Exercise description
For every entry below, give it back exactly and leave out any image.

Working data
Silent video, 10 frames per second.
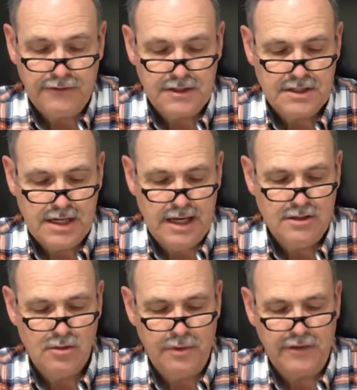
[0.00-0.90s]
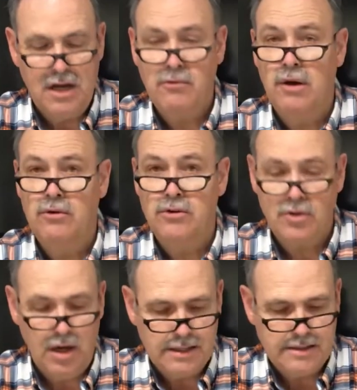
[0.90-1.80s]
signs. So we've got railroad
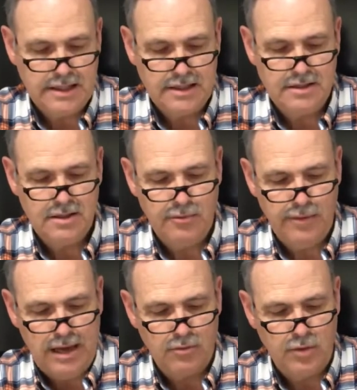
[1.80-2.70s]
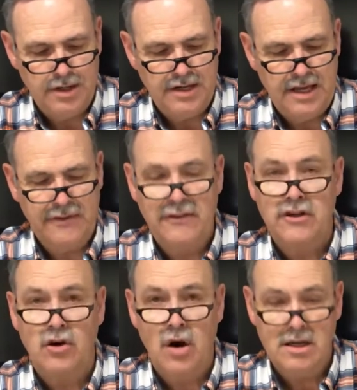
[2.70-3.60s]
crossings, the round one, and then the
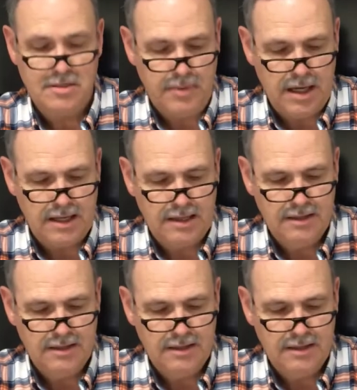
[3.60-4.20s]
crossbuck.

Solution for this task
Silent video, 10 frames per second.
[0.00-0.90s]
[0.90-1.80s]
signs. So we've got railroad
[1.80-2.70s]
[2.70-3.60s]
crossings, the round one, and then the
[3.60-4.20s]
crossbuck.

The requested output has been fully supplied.